俳句はユーモアを基本に自然の機微を、短歌は宇宙の不思議と生命の哀しさを詠いたい。

心を詠む(4/20)

  立ちかへりあはれとぞ思ふよそにても人に心を沖つ白波

                     古今集在原元方

*掛詞で成り立っている。立ちかへり: 波が寄せては返す意を掛ける。 おきつ: 「置きつ」「沖つ」の掛詞。「繰り返しあの人を恋しく思うよ。遠くからあの人に心を寄せてしまった、寄せては返す沖の白波のように。」

 

  色見えで移ろふものは世の中の人の心の花にぞありける

                     古今集小野小町

  やへむぐら心のうちに深ければ花見にゆかむいでたちもせず

                     後撰集・紀 貫之

*「やへむぐら」は、幾重にも生い茂っているつる草だが、この歌においては暗喩。花見にゆく身支度もしない、ほどに心に深い鬱屈があるのだろう。

 

  夢にだにまだ見えなくに恋しきはいつにならへる心なるらむ

                     後撰集在原元方

*「まだ夢でさえ逢えないのに恋しいのは、いつ私の心があの人に馴れ親しんだというのだろう。」

 

  なき名ぞと人にはいひて有りぬべし心のとはばいかが答へむ

                    後撰集・読人しらず

*「噂は事実無根であると、人に対しては言い逃れもできましょう。しかし自分の心が問うたら、何と答えればよいのでしょう。」

詞書からすると、親が存命の女のもとにひそかに通い始めた男が、「しばらくは人に知られないようにしよう」と言ったので、女がこれに答えた歌。

 

  月かげはおなじひかりの秋の夜をわきて見ゆるは心なりけり

                    後撰集・読人しらず

  思ひつつ経にける年をしるべにてなれぬるものは心なりけり

                    後撰集・読人しらず

*「慕いながら経過した年月を親しい相手として、あの人に馴れ親しんだのは心だけなのだった。」

 

  我が身にもあらぬ我が身の悲しきは心も異(こと)になりやしにけむ

                       後撰集・大輔

*思いがけぬ境遇となった身ゆえに、心も思うままにはならないのだと弁解した。

 

 古今集のレトリックには、掛詞が多いことはよく知られている。
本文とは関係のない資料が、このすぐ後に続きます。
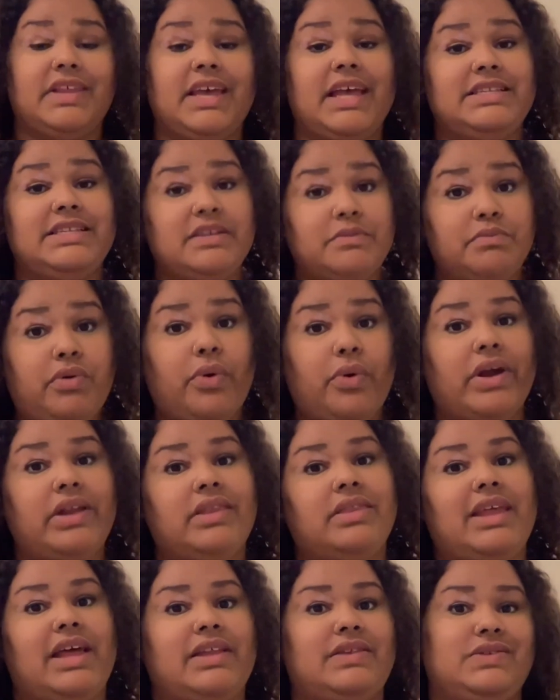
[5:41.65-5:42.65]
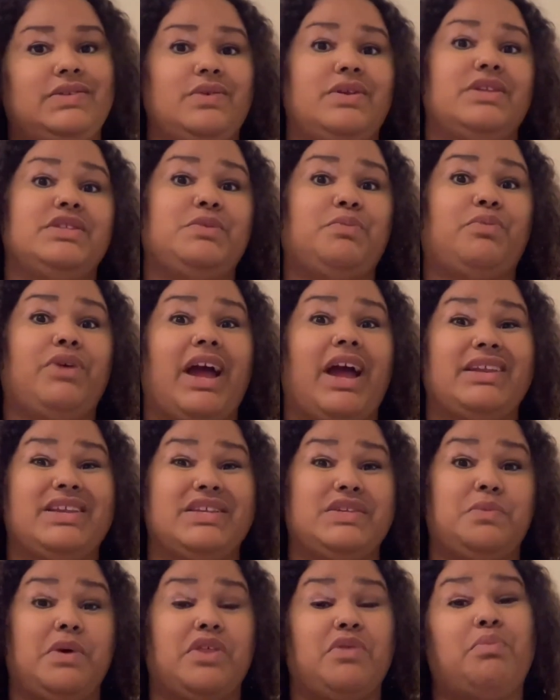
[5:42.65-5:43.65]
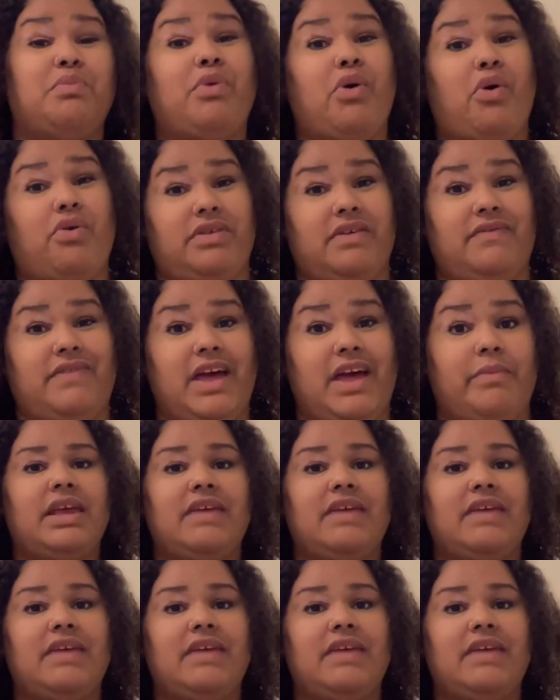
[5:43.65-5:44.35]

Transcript: It's important that students practice with both of them.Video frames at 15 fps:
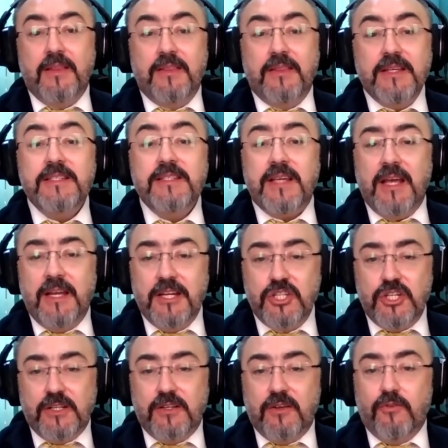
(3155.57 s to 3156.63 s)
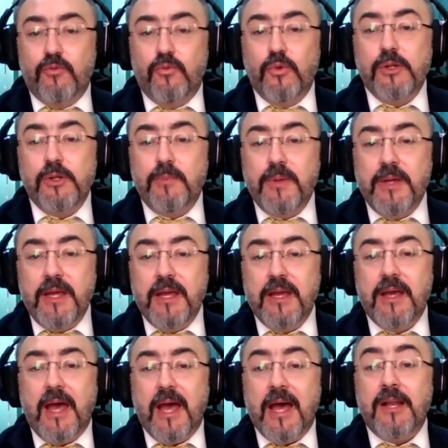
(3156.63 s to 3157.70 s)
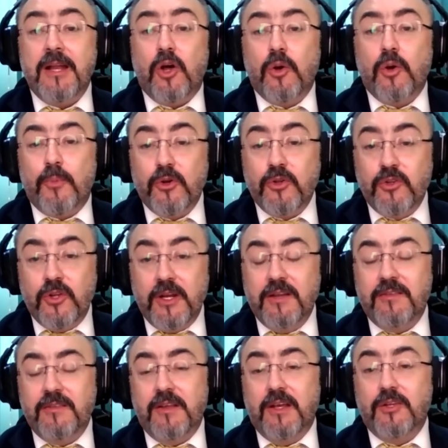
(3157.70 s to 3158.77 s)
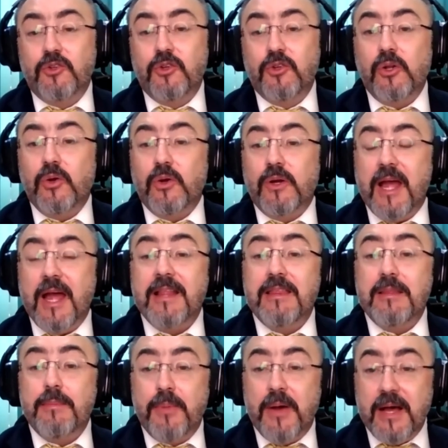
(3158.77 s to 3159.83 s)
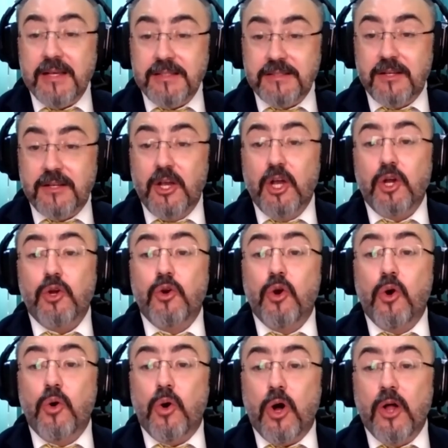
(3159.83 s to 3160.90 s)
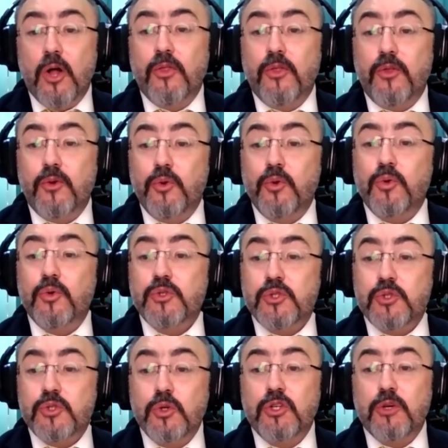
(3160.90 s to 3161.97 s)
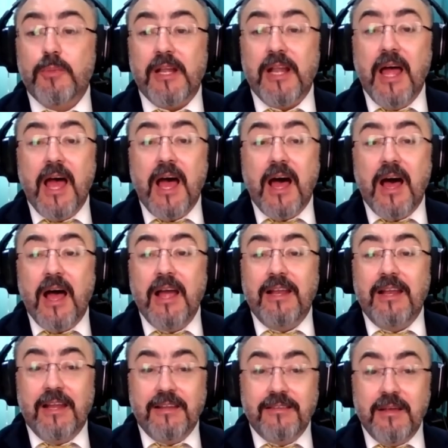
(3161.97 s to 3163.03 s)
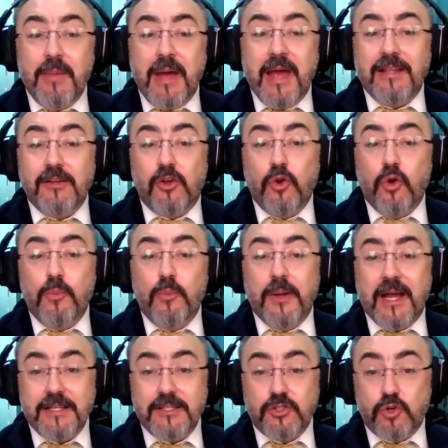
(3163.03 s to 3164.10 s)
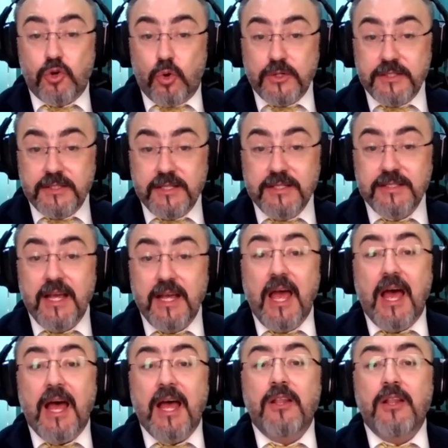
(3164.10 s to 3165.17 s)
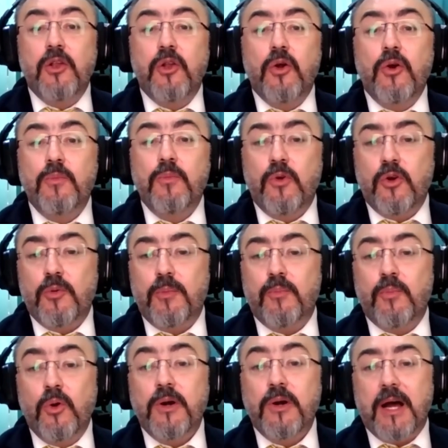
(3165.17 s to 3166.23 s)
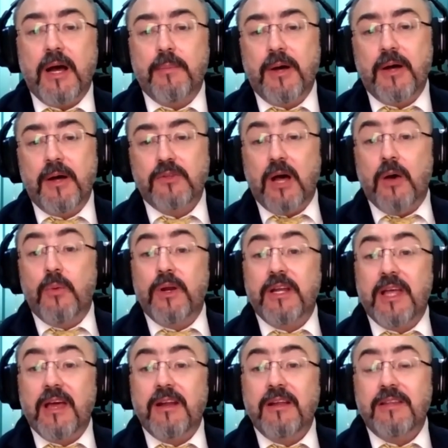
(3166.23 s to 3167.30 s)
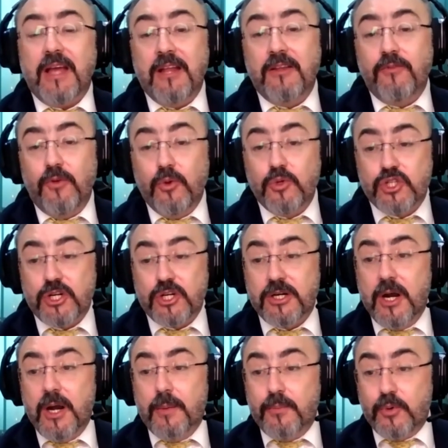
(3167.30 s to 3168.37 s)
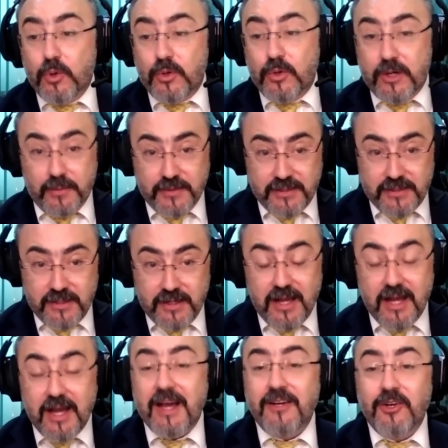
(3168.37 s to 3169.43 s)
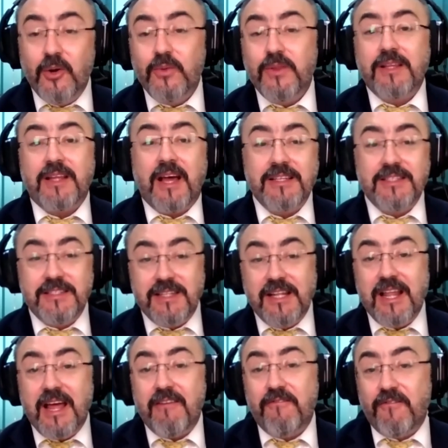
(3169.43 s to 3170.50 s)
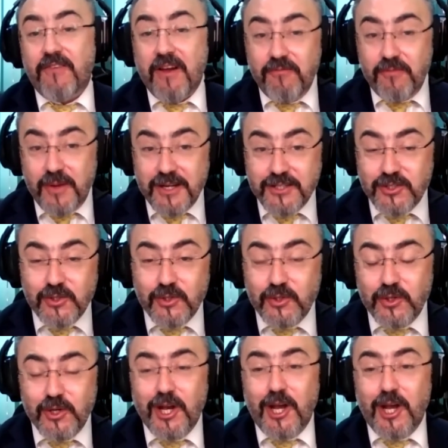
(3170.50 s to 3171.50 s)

This initiative will be an opportunity to look at the past, go on through suitable high-demand globalized courses, and learn more about our current and future programs. I know that I still have 5 minutes to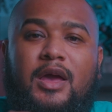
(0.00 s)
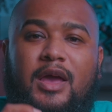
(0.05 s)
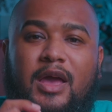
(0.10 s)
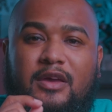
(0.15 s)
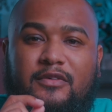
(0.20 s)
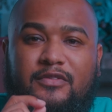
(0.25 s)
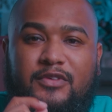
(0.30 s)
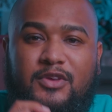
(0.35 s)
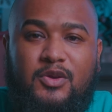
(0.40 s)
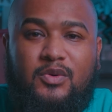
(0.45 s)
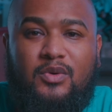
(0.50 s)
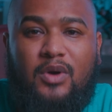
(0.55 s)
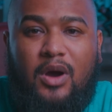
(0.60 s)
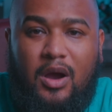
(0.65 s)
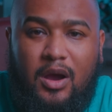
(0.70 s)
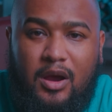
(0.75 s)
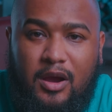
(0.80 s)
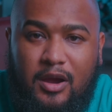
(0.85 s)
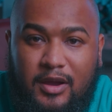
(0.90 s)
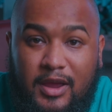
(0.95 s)
If you
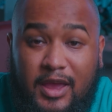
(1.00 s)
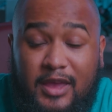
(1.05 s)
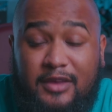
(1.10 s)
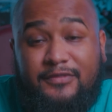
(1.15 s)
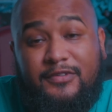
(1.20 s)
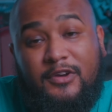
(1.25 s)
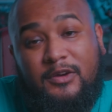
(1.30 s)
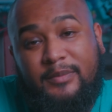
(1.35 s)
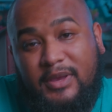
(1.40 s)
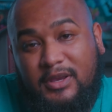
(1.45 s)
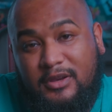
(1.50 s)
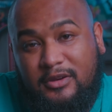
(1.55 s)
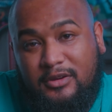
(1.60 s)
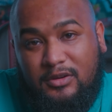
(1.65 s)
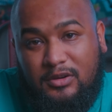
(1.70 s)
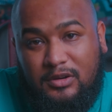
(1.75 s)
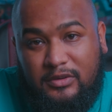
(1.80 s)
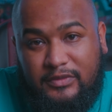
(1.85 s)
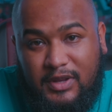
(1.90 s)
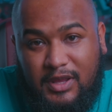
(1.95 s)
are a filmmaker
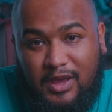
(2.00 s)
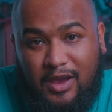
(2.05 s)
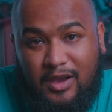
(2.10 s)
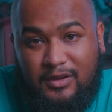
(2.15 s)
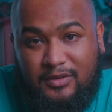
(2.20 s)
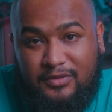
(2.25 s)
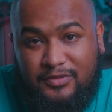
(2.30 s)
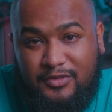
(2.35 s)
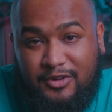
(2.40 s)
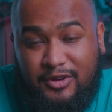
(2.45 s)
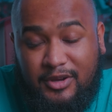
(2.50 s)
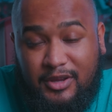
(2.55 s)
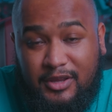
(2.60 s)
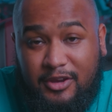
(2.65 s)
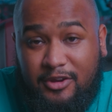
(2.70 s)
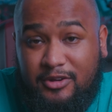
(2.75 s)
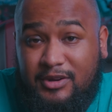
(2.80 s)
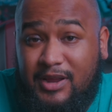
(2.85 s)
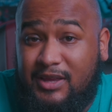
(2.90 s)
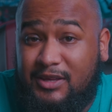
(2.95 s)
or a videographer and
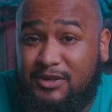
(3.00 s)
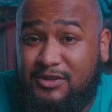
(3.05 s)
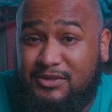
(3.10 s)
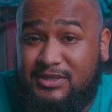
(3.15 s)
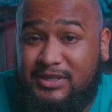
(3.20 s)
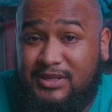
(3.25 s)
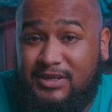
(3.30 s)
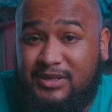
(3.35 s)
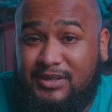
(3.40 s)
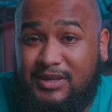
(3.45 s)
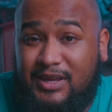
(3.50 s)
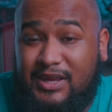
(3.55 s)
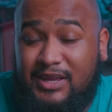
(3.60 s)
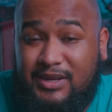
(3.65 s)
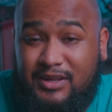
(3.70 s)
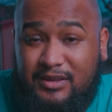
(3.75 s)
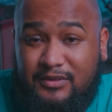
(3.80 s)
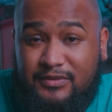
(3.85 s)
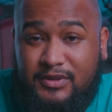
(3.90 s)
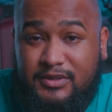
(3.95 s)
you're not using
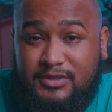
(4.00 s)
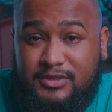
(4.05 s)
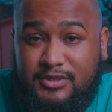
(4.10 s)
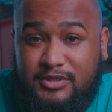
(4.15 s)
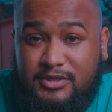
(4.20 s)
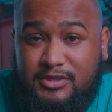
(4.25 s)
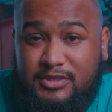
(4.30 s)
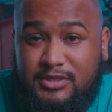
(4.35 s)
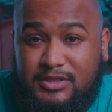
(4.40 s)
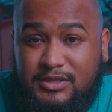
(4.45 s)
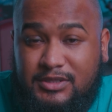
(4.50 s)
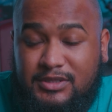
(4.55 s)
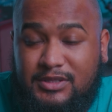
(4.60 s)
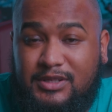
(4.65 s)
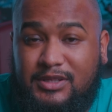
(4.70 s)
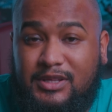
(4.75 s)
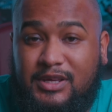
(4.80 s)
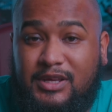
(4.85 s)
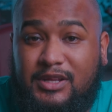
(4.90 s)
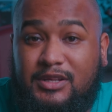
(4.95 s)
ND filters,
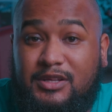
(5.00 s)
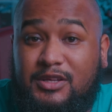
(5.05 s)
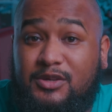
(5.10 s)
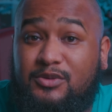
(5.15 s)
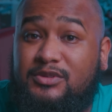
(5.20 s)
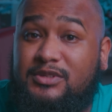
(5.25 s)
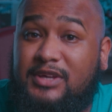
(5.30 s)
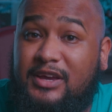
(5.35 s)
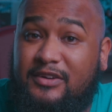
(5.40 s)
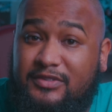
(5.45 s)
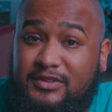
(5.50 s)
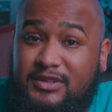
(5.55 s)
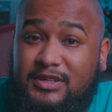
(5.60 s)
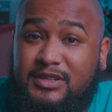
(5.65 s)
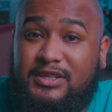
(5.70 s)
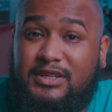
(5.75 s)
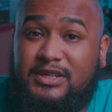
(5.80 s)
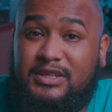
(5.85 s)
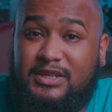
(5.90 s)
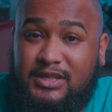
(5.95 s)
then you
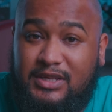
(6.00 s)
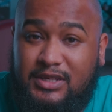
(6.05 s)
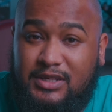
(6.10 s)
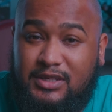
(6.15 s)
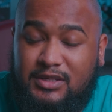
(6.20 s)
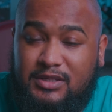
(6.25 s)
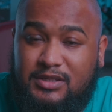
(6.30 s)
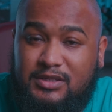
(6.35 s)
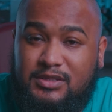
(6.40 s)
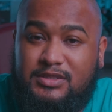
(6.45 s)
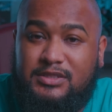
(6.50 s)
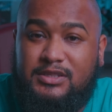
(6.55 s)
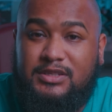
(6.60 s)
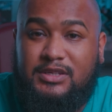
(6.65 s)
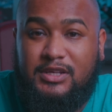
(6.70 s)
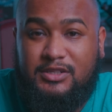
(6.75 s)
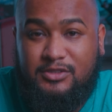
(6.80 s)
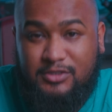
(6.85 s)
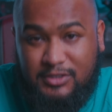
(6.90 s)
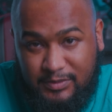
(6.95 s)
definitely need to
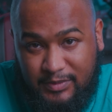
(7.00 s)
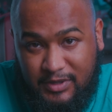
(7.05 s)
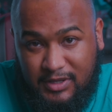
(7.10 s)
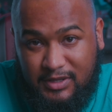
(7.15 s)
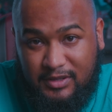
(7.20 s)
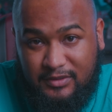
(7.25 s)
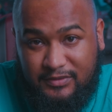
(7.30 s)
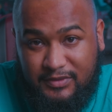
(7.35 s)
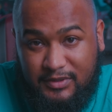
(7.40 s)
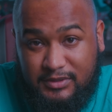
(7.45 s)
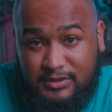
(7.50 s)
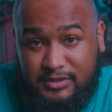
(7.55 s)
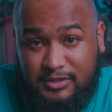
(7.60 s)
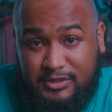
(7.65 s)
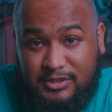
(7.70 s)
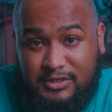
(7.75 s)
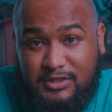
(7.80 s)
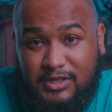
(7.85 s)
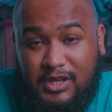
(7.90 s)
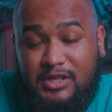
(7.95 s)
get you some ND
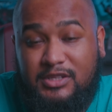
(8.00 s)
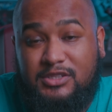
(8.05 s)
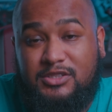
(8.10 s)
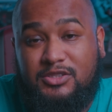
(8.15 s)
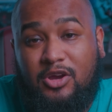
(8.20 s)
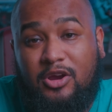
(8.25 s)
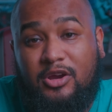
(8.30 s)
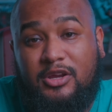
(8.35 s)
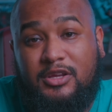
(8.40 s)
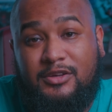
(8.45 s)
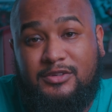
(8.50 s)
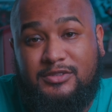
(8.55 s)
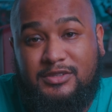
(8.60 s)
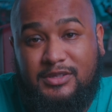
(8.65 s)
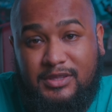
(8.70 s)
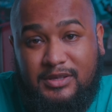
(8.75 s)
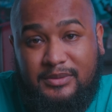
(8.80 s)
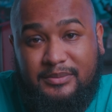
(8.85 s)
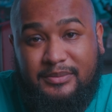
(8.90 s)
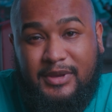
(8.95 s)
filters and start
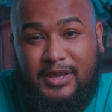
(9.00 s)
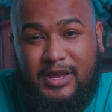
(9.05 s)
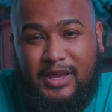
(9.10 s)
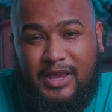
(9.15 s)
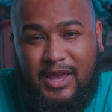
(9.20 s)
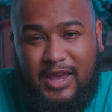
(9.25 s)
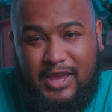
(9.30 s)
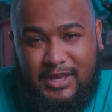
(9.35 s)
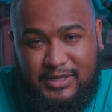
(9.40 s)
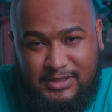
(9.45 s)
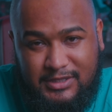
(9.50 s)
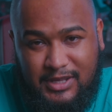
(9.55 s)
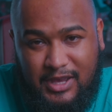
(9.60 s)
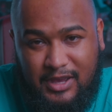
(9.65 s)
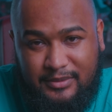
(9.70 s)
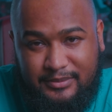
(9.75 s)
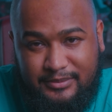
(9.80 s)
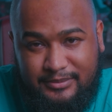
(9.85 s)
using them ASAP.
一首目の「沖」は「置」と掛けている。心とはどういうものかを、以下の歌のいくつかで説明している。小野小町は、心に花が咲くものととらえている。

 『後撰(和歌)集』は、村上天皇の下命によって編纂された二番目の勅撰和歌集。歌物語の影響からか、詞書が長文化した。貴人の日常生活に基づいた「褻(け)の歌」が多いことも特色である。なお高度な暗喩がよくつかわれてことも分かる。